Stored data:
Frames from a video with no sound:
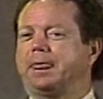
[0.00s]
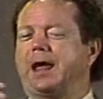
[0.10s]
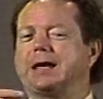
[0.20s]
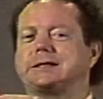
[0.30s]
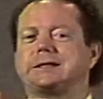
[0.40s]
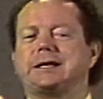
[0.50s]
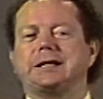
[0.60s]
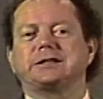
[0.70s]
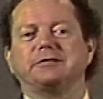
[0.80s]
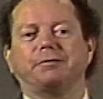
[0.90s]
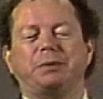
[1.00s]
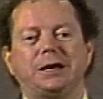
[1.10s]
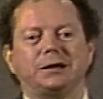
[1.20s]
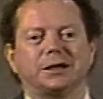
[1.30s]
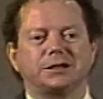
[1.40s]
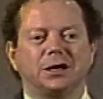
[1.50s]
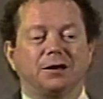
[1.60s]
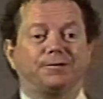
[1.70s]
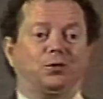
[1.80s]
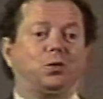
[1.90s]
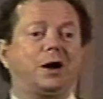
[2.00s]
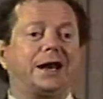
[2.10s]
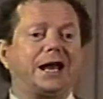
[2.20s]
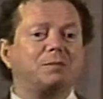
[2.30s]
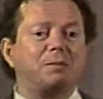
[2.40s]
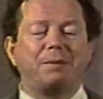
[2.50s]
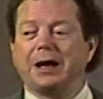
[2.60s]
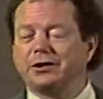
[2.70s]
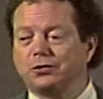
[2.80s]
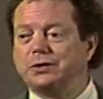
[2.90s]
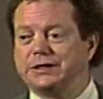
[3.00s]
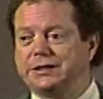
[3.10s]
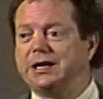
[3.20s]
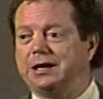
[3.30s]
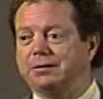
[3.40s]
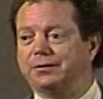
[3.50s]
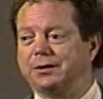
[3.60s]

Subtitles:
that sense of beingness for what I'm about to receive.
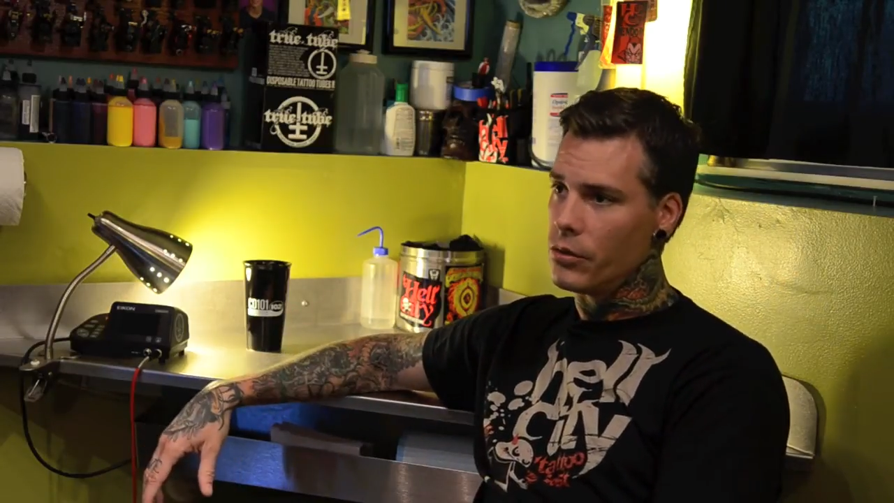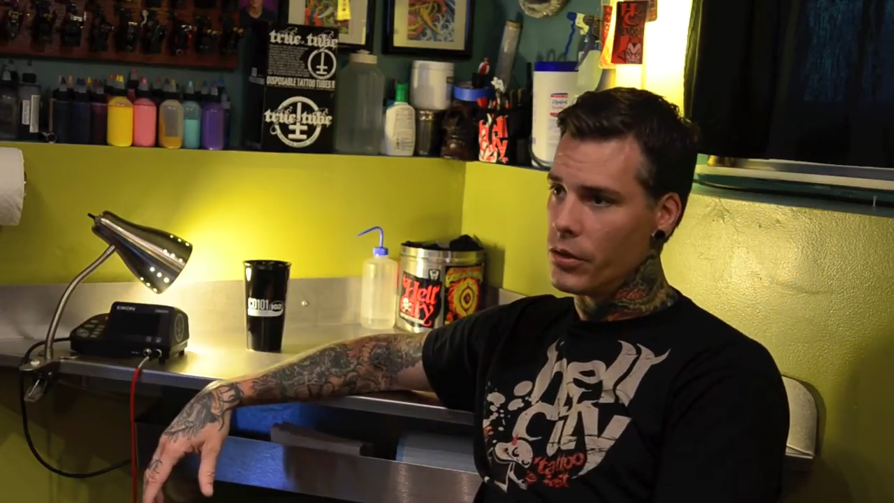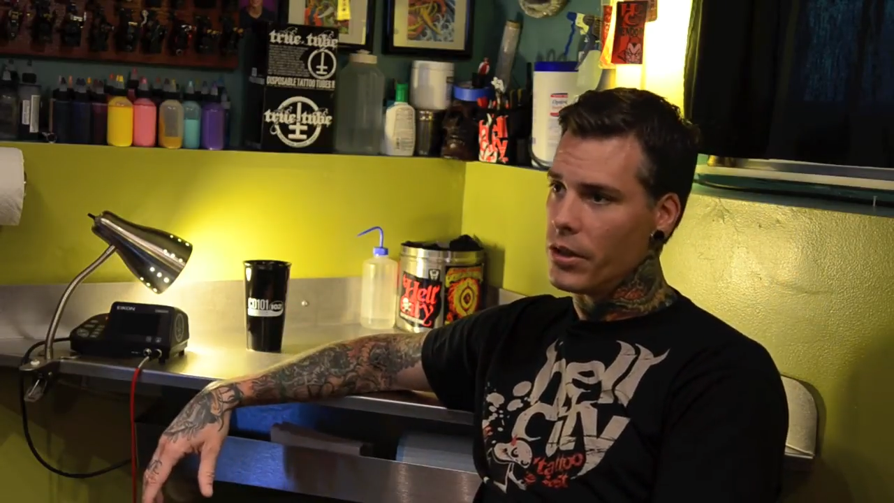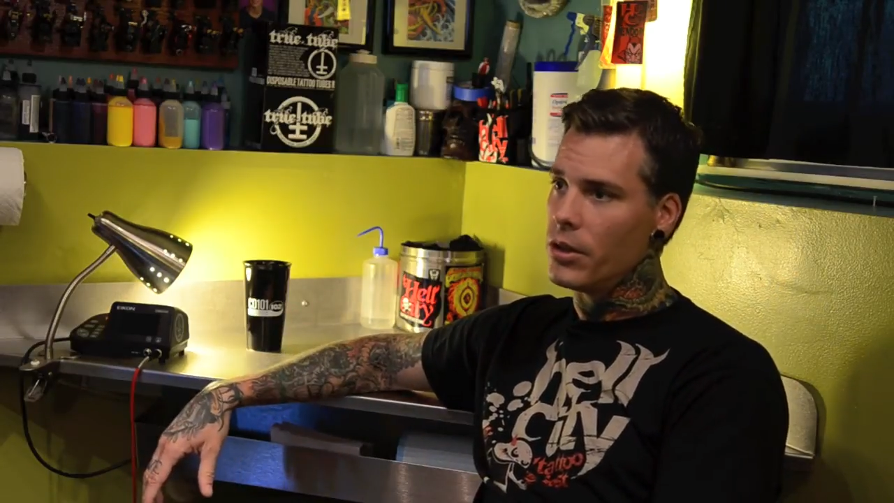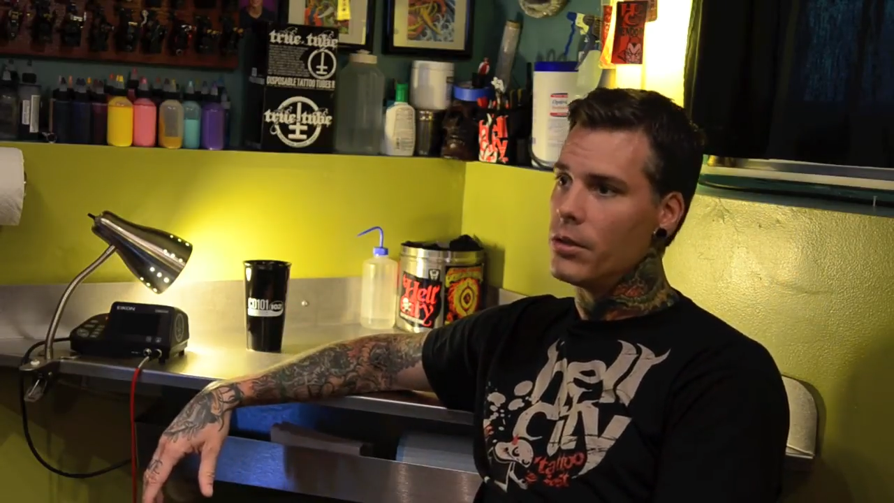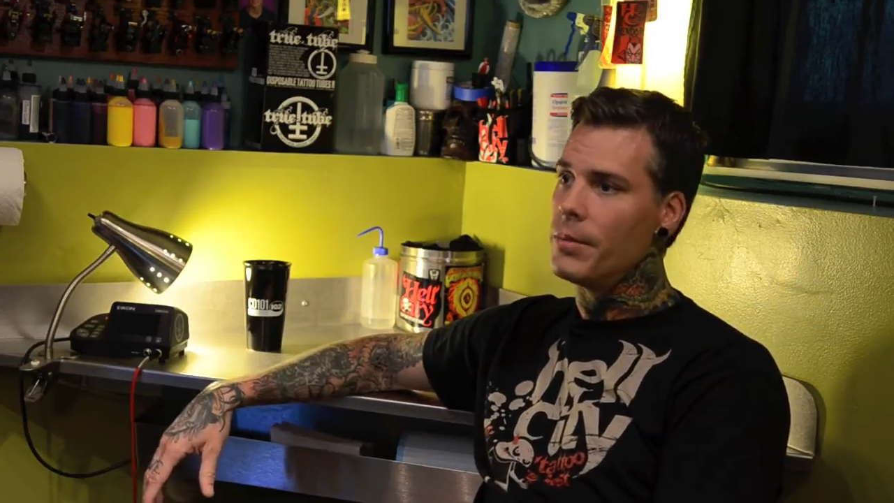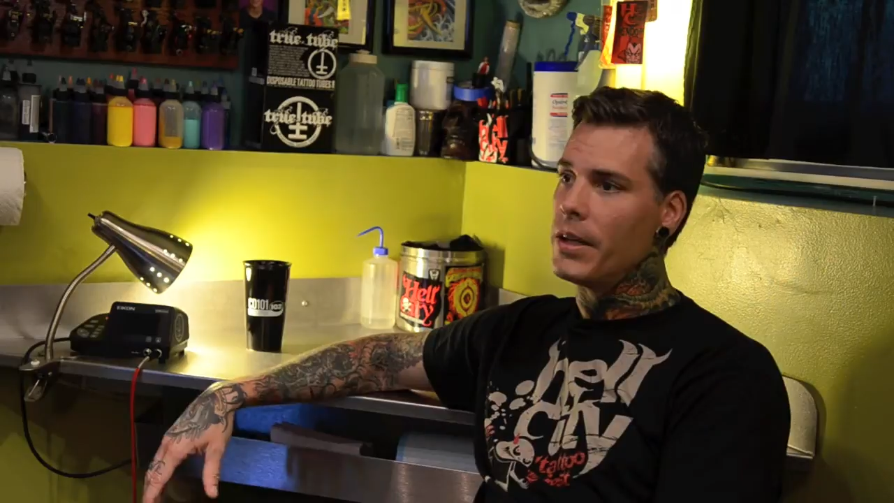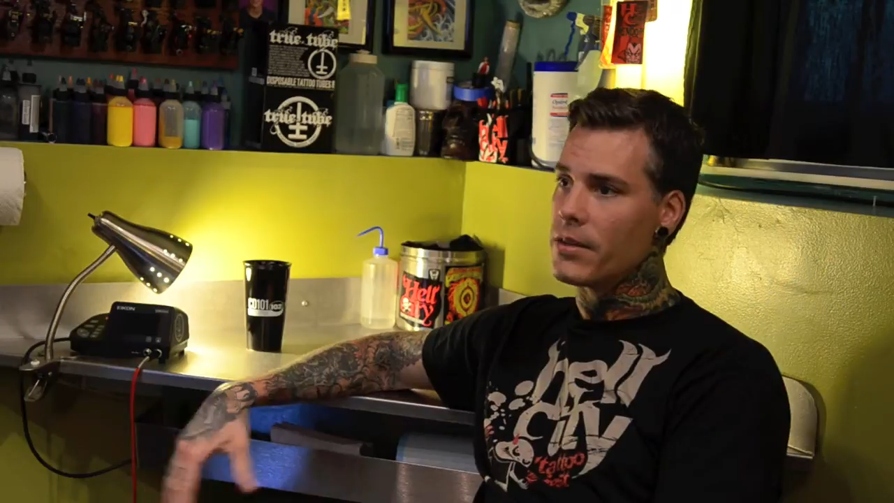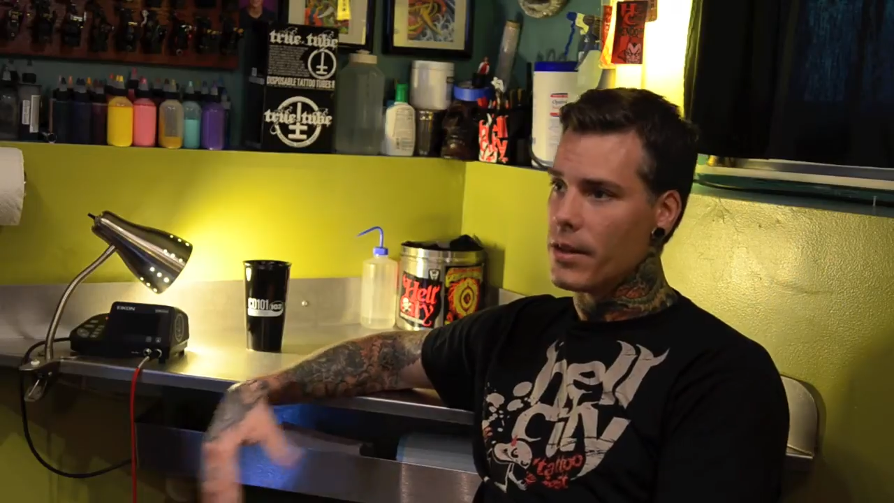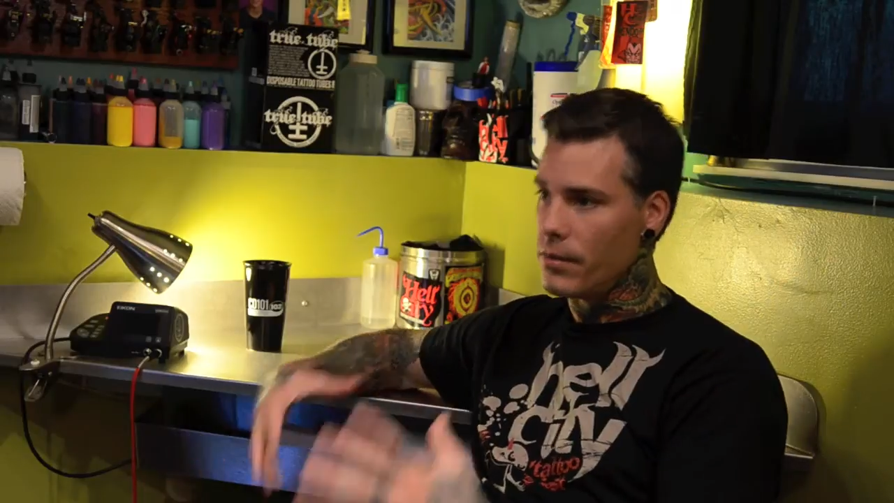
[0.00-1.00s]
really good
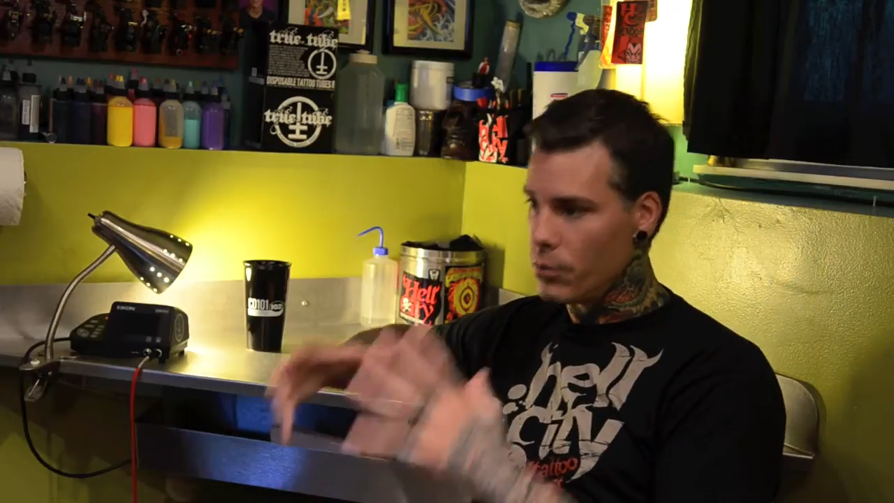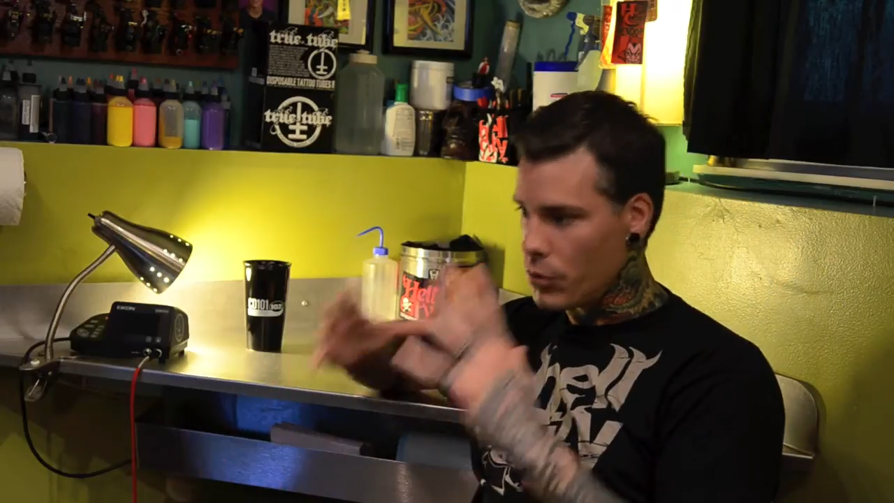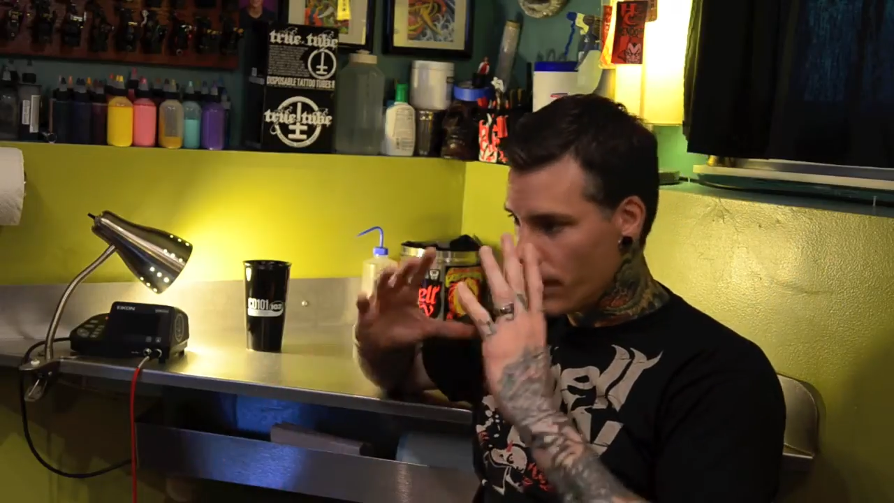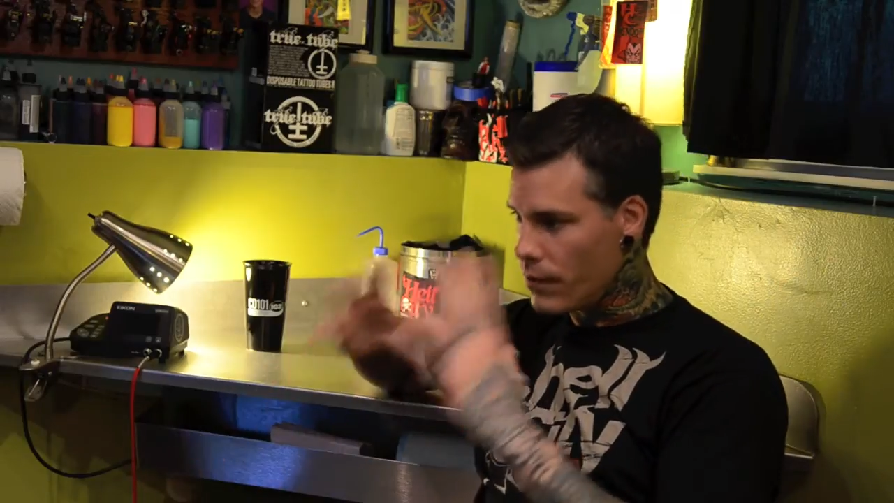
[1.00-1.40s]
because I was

→ **EXERCISE REQUIREMENTS**
Repeat each entry above exactly, passing over any images.

→ **ANSWER TO THIS TASK**
Frames from a video with no sound:
[0.00s]
[0.10s]
[0.20s]
[0.30s]
[0.40s]
[0.50s]
[0.60s]
[0.70s]
[0.80s]
[0.90s]
[1.00s]
[1.10s]
[1.20s]
[1.30s]
[1.40s]
[1.50s]
[1.60s]
[1.70s]
[1.80s]
[1.90s]
[2.00s]
[2.10s]
[2.20s]
[2.30s]
[2.40s]
[2.50s]
[2.60s]
[2.70s]
[2.80s]
[2.90s]
[3.00s]
[3.10s]
[3.20s]
[3.30s]
[3.40s]
[3.50s]
[3.60s]

Subtitles:
that sense of beingness for what I'm about to receive.
[0.00-1.00s]
really good
[1.00-1.40s]
because I was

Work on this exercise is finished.